Importante destacar, ainda, que no Novo Ensino Médio é obrigatório para as três séries a disciplina Projeto de Vida, em que os estudantes poderão refletir sobre como fazer as melhores escolhas para a sua vida. Nesta disciplina, o objetivo principal é o autoconhecimento e será, a partir desse processo, que o aluno fará as escolhas dos seus itinerários.
Não podemos nos esquecer que no Novo Ensino Médio o aluno deverá permanecer mais tempo na escola, considerando o aumento das horas anuais de oitocentas horas para mil horas – o que, certamente, implicará gastos adicionais, bem como alterações na logística escolar, devendo, tais fatos, serem contabilizados e administrados por seus gestores, objetivando a sua implantação com solidez.
Fato é que o Novo Ensino Médio trouxe a grande oportunidade do aluno dar vida prática à teoria de uma forma muito mais interessada, considerando a sua liberdade de escolha e o desejo de aprofundar ou praticar os seus conhecimentos.
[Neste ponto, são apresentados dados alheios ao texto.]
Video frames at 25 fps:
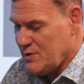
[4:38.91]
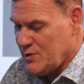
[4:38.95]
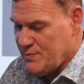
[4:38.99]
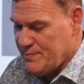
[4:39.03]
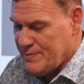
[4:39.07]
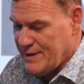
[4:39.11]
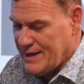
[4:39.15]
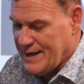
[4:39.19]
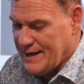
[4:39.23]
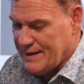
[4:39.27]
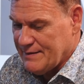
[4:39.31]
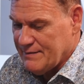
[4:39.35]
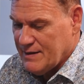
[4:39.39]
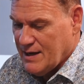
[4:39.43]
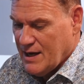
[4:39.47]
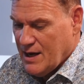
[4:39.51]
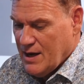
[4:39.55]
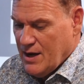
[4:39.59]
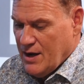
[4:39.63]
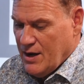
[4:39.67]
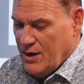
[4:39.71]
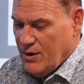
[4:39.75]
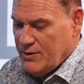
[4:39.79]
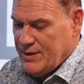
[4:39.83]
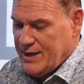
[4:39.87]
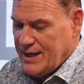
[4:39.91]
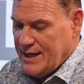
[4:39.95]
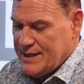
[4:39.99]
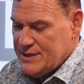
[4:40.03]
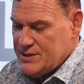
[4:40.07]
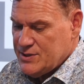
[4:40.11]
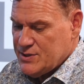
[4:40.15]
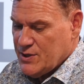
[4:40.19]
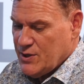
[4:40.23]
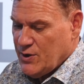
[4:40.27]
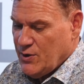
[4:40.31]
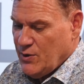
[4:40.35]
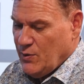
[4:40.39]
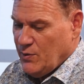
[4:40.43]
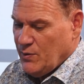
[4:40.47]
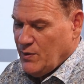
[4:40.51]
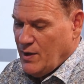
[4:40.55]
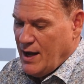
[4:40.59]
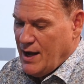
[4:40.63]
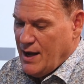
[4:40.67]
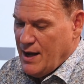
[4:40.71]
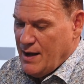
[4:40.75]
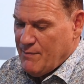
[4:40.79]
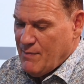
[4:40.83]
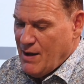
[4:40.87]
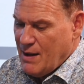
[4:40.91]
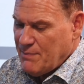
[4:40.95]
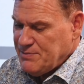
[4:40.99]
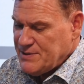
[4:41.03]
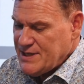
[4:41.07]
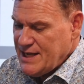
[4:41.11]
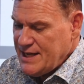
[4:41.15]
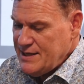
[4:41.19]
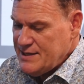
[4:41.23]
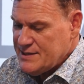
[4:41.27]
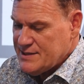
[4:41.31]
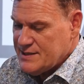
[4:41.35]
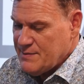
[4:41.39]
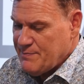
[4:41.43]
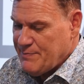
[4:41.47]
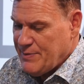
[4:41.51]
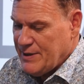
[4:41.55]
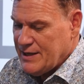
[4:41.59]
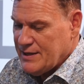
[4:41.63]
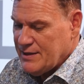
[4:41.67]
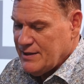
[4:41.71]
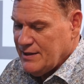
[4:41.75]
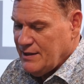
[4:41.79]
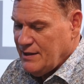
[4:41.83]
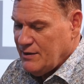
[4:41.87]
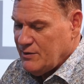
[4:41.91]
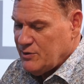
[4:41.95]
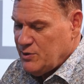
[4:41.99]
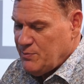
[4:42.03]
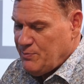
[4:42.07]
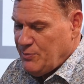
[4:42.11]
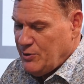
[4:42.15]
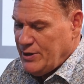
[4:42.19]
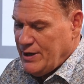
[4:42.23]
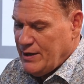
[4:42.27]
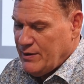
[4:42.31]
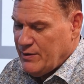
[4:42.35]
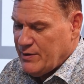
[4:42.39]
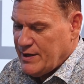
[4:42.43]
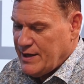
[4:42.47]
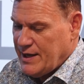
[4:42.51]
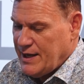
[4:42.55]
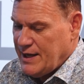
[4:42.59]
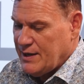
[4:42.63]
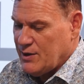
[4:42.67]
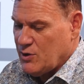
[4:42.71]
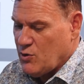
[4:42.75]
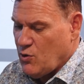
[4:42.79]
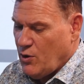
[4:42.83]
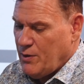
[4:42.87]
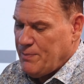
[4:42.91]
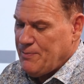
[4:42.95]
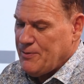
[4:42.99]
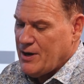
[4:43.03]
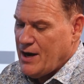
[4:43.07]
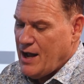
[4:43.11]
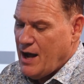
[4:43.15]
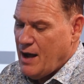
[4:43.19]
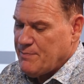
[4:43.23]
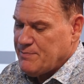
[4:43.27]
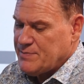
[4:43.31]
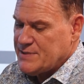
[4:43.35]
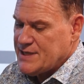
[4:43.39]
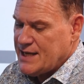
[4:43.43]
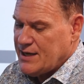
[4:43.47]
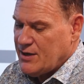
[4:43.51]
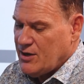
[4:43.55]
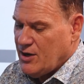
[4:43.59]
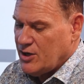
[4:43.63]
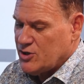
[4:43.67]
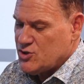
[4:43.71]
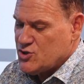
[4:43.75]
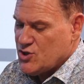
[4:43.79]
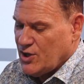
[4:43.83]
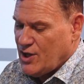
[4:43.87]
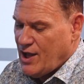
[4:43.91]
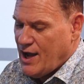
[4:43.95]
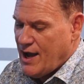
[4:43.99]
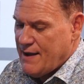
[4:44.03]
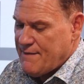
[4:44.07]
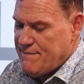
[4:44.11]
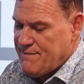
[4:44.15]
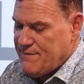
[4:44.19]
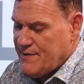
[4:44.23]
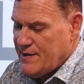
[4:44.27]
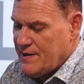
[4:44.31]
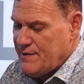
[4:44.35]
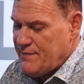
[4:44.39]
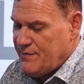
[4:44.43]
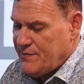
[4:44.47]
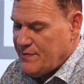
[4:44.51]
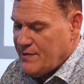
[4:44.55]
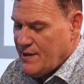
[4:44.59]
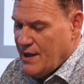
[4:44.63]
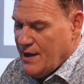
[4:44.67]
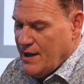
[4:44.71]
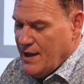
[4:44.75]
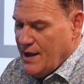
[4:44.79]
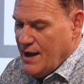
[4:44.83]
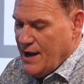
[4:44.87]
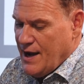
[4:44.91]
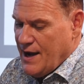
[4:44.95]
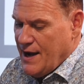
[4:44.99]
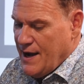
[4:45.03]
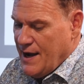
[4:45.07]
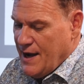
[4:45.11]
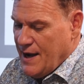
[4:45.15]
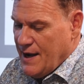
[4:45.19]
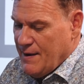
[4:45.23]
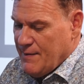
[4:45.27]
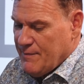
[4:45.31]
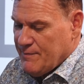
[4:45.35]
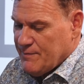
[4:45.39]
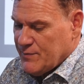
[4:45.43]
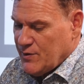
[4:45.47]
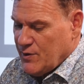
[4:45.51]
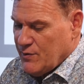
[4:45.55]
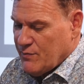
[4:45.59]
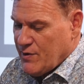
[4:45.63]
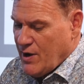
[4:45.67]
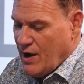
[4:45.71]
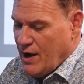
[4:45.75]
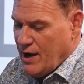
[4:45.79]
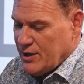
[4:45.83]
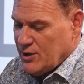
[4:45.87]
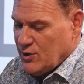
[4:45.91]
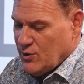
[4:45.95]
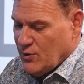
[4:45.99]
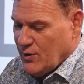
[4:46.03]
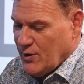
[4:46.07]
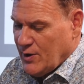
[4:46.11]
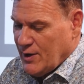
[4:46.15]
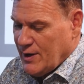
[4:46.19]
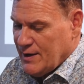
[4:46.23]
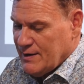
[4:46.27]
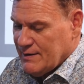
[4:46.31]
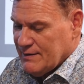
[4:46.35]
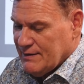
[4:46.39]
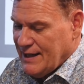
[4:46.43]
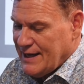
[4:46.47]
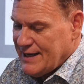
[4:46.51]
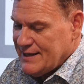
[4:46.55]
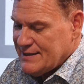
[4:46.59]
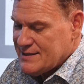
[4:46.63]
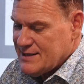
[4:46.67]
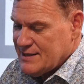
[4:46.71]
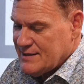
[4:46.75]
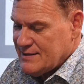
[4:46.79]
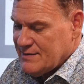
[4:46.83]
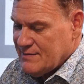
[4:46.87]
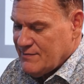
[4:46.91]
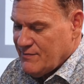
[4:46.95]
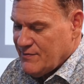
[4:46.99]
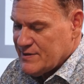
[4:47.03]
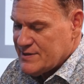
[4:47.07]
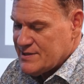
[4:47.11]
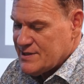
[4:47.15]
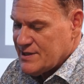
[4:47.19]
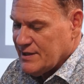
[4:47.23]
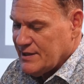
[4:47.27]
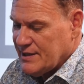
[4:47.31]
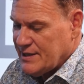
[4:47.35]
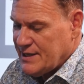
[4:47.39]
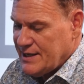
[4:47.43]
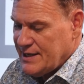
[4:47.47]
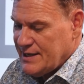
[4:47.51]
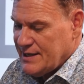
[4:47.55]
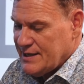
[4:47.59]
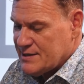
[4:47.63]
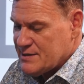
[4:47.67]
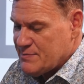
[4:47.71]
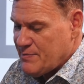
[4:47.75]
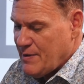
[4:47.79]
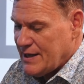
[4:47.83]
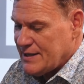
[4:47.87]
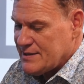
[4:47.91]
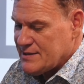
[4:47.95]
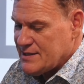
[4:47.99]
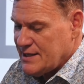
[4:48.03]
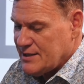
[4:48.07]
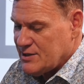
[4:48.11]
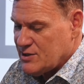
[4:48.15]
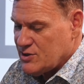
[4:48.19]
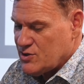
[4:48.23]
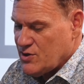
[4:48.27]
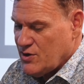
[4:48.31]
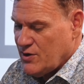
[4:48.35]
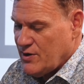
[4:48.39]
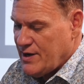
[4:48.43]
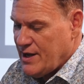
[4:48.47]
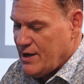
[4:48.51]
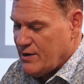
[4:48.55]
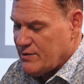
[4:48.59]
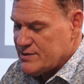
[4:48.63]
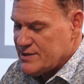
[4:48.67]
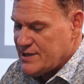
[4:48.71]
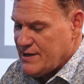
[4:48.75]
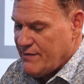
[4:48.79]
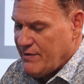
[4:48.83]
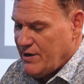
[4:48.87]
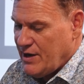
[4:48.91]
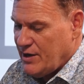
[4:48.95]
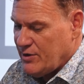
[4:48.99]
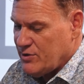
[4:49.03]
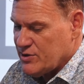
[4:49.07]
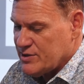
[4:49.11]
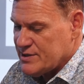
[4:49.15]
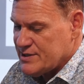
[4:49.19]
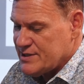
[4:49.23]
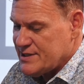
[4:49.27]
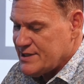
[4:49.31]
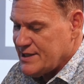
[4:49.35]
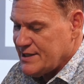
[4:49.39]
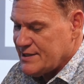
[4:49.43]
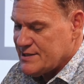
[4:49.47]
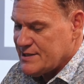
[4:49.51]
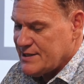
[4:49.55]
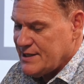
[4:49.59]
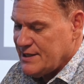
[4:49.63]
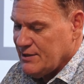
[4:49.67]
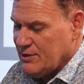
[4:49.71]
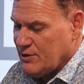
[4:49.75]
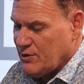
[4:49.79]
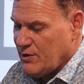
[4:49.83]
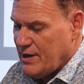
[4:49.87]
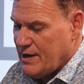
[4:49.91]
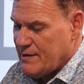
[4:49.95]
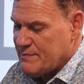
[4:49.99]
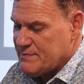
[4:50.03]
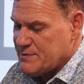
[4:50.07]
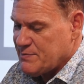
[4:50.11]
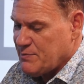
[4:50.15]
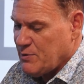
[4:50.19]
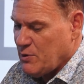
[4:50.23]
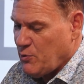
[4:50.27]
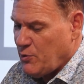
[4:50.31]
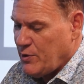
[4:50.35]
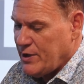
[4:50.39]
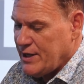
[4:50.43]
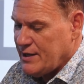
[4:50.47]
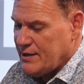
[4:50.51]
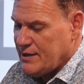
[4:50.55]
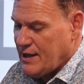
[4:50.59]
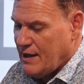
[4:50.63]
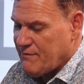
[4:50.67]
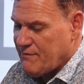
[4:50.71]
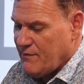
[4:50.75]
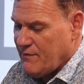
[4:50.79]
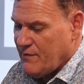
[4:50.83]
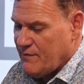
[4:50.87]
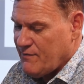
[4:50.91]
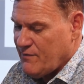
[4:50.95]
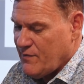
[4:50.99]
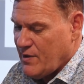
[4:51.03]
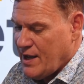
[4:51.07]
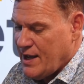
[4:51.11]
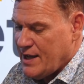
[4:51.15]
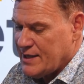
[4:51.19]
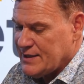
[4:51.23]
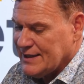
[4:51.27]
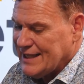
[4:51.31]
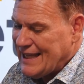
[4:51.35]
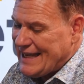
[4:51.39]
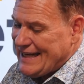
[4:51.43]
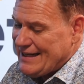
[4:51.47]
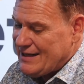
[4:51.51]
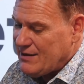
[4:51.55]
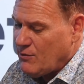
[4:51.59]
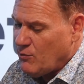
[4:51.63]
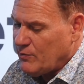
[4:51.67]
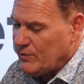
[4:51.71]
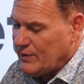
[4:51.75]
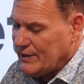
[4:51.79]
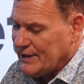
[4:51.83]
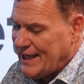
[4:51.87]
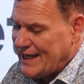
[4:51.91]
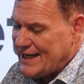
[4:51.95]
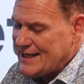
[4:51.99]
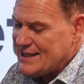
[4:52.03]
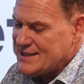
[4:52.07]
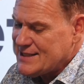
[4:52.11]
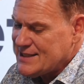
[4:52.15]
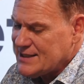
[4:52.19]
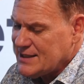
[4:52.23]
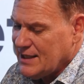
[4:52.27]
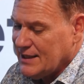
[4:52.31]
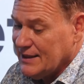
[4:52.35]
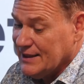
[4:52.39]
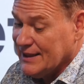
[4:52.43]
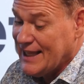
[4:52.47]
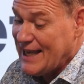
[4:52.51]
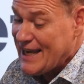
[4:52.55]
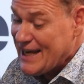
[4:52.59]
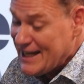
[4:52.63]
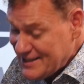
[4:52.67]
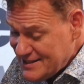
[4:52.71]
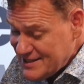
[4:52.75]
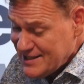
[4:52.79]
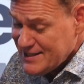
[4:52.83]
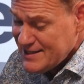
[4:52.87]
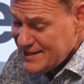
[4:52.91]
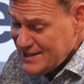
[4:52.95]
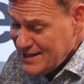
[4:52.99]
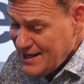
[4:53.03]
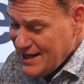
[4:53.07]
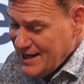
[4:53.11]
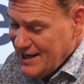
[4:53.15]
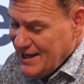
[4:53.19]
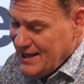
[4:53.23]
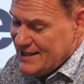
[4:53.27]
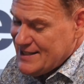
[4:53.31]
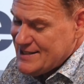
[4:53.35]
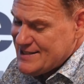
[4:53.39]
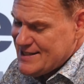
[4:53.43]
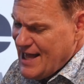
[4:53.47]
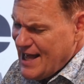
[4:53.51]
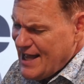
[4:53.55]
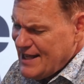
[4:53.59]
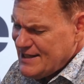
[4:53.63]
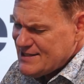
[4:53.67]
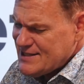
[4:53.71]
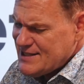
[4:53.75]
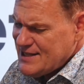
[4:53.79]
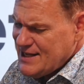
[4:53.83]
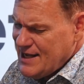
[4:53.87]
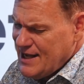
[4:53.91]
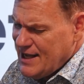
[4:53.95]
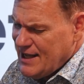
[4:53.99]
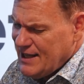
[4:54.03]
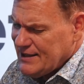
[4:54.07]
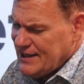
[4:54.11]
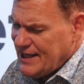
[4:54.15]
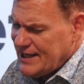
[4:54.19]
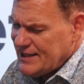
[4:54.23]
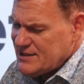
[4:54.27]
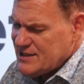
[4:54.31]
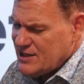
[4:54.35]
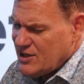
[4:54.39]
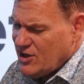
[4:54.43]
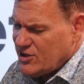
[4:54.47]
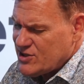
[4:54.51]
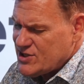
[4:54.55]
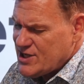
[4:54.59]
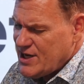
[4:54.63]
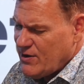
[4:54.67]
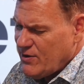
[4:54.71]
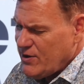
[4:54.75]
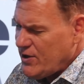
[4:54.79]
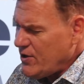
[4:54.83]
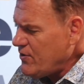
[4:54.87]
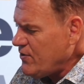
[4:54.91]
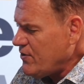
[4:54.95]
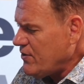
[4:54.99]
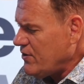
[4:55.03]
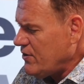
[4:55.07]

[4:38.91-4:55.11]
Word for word: bet. Okay, so uh, update us a bit. You put out a corporate update on July 5th. Um, you've got your Langton facility expecting to turn out 706 kilograms per week at Lang Lang Langton. Is that uh, Langton, Ontario?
Sem dúvida alguma, este novo modelo possibilita fazer da escola um espaço muito mais atrativo, já que permite ao aluno conhecer melhor as suas dificuldades e potencialidades, para que, no futuro, faça escolhas melhores para sua vida, dentre elas, a de permanecer na escola até a conclusão de seus estudos, contribuindo, assim, para a redução da taxa de evasão escolar mencionada no início deste artigo.
Por Francisco Clovis de Sousa Júnior
Francisco Clovis de Sousa Júnior é Bacharel em Física pela UNICAMP e Licenciado em Matemática. Professor de Física em Cursos Pré-vestibulares e em Escolas de Ensino Médio desde 1999. Atualmente é Coordenador do Ensino Médio do Colégio Imaculada Campinas e Imaculada Mogi Mirim.